Set maximum number of metadata files:

    spark.sql(
s"""ALTER TABLE <iceberg_catalog_name>.<iceberg_database>.<iceberg_table>` SET TBLPROPERTIES (
| 'write.metadata.delete-after-commit.enabled'='true',
| 'write.metadata.previous-versions-max'='<numOfMetadataFiles>'
|)""".stripMargin).show(false)

This will set the maximum number of metadata files that will be created in the metadata folder of iceberg table.
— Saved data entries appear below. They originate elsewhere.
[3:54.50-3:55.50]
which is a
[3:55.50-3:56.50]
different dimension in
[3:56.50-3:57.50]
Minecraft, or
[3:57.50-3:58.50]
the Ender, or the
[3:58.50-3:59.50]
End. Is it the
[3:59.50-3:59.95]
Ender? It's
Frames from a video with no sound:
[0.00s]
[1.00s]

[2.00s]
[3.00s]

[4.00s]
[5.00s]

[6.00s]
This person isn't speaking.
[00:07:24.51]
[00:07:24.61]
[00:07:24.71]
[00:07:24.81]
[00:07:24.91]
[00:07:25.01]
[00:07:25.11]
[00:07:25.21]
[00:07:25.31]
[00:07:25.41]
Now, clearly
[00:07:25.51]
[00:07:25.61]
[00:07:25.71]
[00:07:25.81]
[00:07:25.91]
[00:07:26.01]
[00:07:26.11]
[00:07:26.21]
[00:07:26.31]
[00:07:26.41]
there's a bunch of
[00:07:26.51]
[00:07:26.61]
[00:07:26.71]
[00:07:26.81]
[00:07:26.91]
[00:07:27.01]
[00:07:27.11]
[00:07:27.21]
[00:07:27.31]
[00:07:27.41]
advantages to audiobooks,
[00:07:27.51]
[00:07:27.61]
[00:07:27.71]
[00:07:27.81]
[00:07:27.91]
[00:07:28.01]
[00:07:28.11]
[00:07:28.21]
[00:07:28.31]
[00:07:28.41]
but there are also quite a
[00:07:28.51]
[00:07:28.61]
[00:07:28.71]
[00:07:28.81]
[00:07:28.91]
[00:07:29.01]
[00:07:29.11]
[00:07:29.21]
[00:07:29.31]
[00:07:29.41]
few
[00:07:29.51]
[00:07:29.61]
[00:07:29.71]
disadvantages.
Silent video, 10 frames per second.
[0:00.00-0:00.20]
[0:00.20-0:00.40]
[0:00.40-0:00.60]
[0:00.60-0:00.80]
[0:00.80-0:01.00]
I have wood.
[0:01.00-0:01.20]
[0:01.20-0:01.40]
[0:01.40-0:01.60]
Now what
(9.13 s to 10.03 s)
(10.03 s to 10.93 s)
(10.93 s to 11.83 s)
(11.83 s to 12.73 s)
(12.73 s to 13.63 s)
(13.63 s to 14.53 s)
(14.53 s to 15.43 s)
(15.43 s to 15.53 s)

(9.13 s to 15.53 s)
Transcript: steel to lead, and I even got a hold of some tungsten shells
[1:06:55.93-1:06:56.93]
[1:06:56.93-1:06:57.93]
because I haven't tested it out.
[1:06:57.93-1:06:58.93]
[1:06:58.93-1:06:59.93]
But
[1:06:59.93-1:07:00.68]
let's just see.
It is recommended to set this property when the table is created so that it maintains the number of metadata files from the beginning. If we do not set this from the beginning, there might be a scenario when huge number of metadata files are created and are not tracked by metadata-log and in that case many metadata files might not get deleted even after setting this property and thus will take more space in the datalake. We have to then identify the required metadata files and delete the ones which are not required manually.

Expire Snapshots:

Expire snapshot by number of days:

    val expireDate = java.time.LocalDateTime.now.minusDays(<numOfDays>)
val minCatalogsRetain = 1
spark.sql(s"CALL <iceberg_catalog_name>.system.expire_snapshots(table => '<iceberg_database>.<iceberg_table>', older_than => TIMESTAMP '$expireDate', retain_last => $minCatalogsRetain)").show(false)

Expire snapshot by date:

val expireDate: java.time.LocalDateTime = <any_date>
val minCatalogsRetain = 1
spark.sql(s"CALL <iceberg_catalog_name>.system.expire_snapshots(table => '<iceberg_database>.<iceberg_table>', older_than => TIMESTAMP '$expireDate', retain_last => $minCatalogsRetain)").show(false)

We can expire snapshots by date or number of days using the above code. We need to give a minimum catalog retain value in order to retain some catalogs if all catalogs falls under the expiry date. Default value is 1 as iceberg does not allow deletion of all snapshots.

Compaction (rewrite-data-files):

  // Function to rewrite data files i.e. compaction with default strategy
def defaultRewriteDataFiles(): Unit = {
spark.sql(s"""CALL <iceberg_catalog_name>.system.rewrite_data_files(table => '<iceberg_database>.<iceberg_table>')""").show(false)
}

// Function to rewrite data files using sort strategy
def sortRewriteDataFiles(): Unit = {
val sortOrder: String = "<column_name> <ASC / DESC>"
spark.sql(s"""CALL <iceberg_catalog_name>.system.rewrite_data_files(table => '<iceberg_database>.<iceberg_table>', strategy => 'sort', sort_order => '$sortOrder')""").show(false)
}

// Function to rewrite data files using bin-pack strategy
def binpackRewriteDataFiles(): Unit = {
val numOfFiles: Int = <any_number>
spark.sql(s"""CALL <iceberg_catalog_name>.system.rewrite_data_files(table => '<iceberg_database>.<iceberg_table>', options => map('min-input-files','$numOfFiles'))""").show(false)
}

Compaction or rewrite-data-files is the method of combining small data files into fewer large files or splitting large files into smaller files accordingly. This behavior can be adjusted by adding the table property ‘write.target-file-size-bytes’. There are 3 ways for data compaction and can be implemented using the code above. For more information, visit here.

Remove orphan files:

spark.sql(s"CALL <iceberg_catalog_name>.system.remove_orphan_files(table => '<iceberg_database>.<iceberg_table>')").show(false)

This will only remove data files which are no longer associated with any snapshots.

Rewrite Manifest Files:

spark.sql(s"""CALL <iceberg_catalog_name>.system.rewrite_manifests('<iceberg_database>.<iceberg_table>', false)""").show(false)

Rewrite manifests procedure will rewrite the manifests to optimize the scan planning in iceberg tables. This procedure will sort the data files by fields in the partition spec.

The important iceberg utilities are covered for more functionality please refer to the iceberg documentation.